- _DATA FOR PROCESSING_
==============================
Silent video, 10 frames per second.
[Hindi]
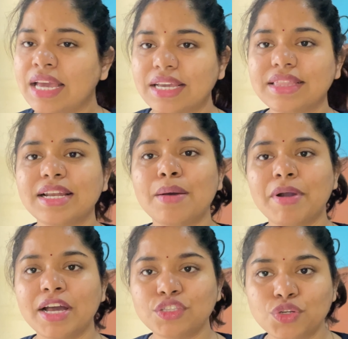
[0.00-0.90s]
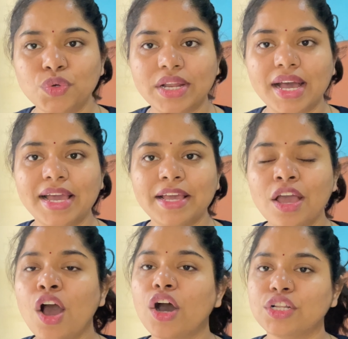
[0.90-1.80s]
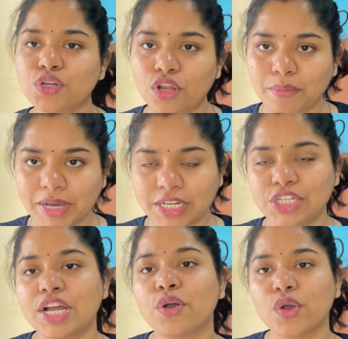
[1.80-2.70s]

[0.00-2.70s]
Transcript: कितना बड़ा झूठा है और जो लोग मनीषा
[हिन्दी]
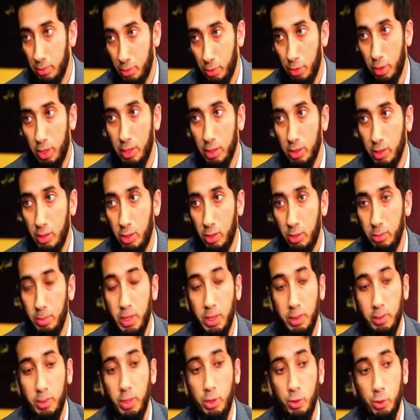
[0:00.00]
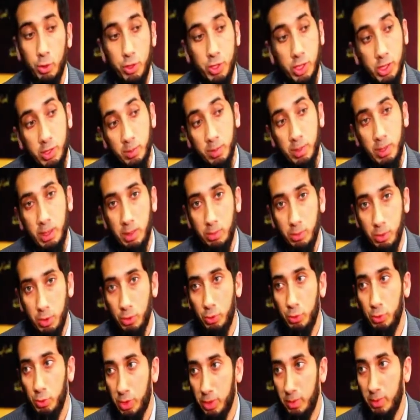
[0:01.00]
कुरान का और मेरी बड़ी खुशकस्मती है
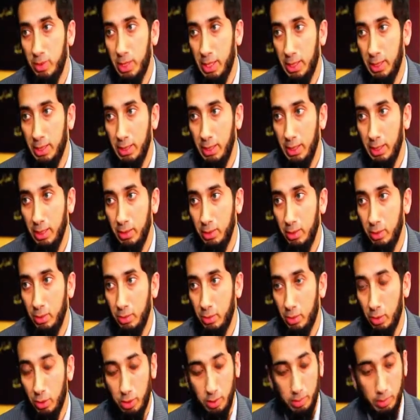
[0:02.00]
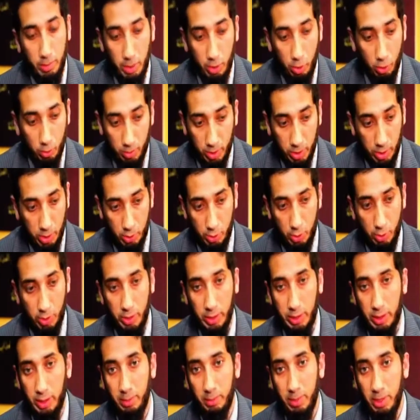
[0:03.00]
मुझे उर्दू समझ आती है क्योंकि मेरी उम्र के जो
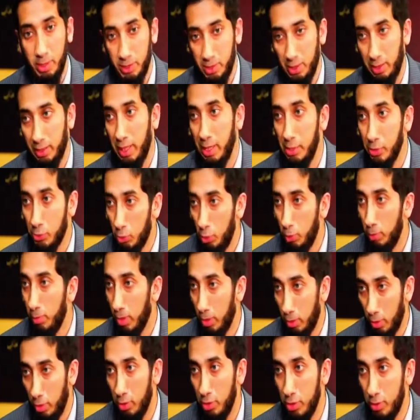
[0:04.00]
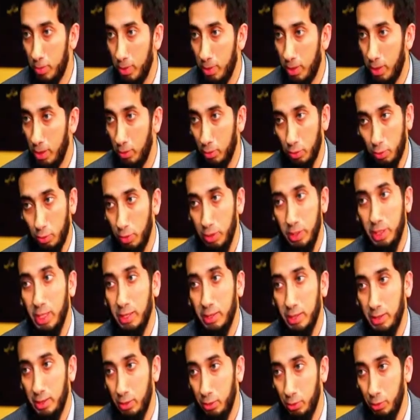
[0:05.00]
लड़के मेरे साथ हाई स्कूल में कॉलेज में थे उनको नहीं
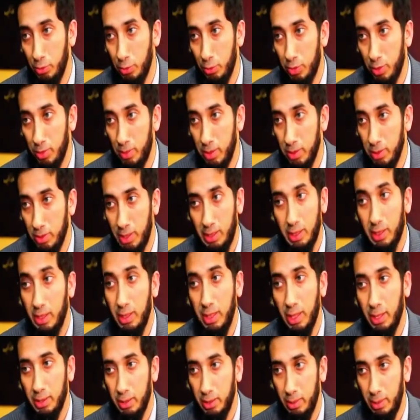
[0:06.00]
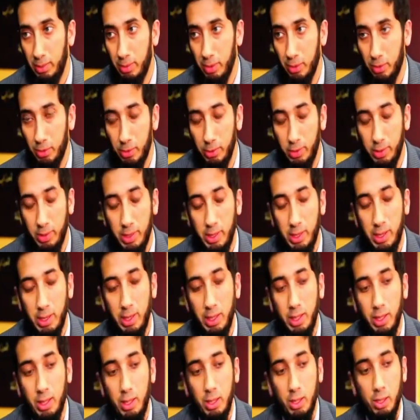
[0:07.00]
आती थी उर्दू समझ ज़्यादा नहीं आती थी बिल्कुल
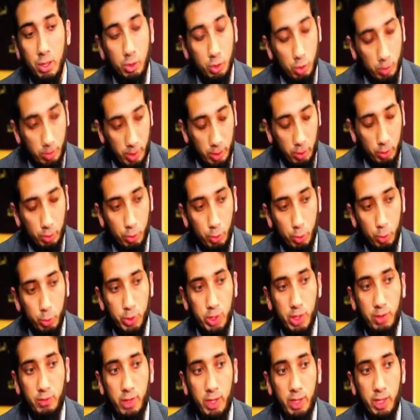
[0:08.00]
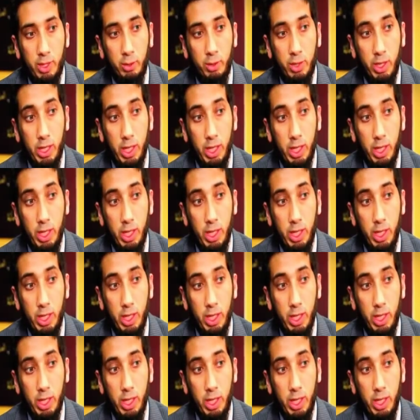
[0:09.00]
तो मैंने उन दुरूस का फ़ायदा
==============================
- _PROBLEM_
Leaving the pictures out, set down all of the data again exactly.

- _EXPECTED ANSWER_
Silent video, 10 frames per second.
[Hindi]
[0.00-0.90s]
[0.90-1.80s]
[1.80-2.70s]

[0.00-2.70s]
Transcript: कितना बड़ा झूठा है और जो लोग मनीषा
[हिन्दी]
[0:00.00]
[0:01.00]
कुरान का और मेरी बड़ी खुशकस्मती है
[0:02.00]
[0:03.00]
मुझे उर्दू समझ आती है क्योंकि मेरी उम्र के जो
[0:04.00]
[0:05.00]
लड़के मेरे साथ हाई स्कूल में कॉलेज में थे उनको नहीं
[0:06.00]
[0:07.00]
आती थी उर्दू समझ ज़्यादा नहीं आती थी बिल्कुल
[0:08.00]
[0:09.00]
तो मैंने उन दुरूस का फ़ायदा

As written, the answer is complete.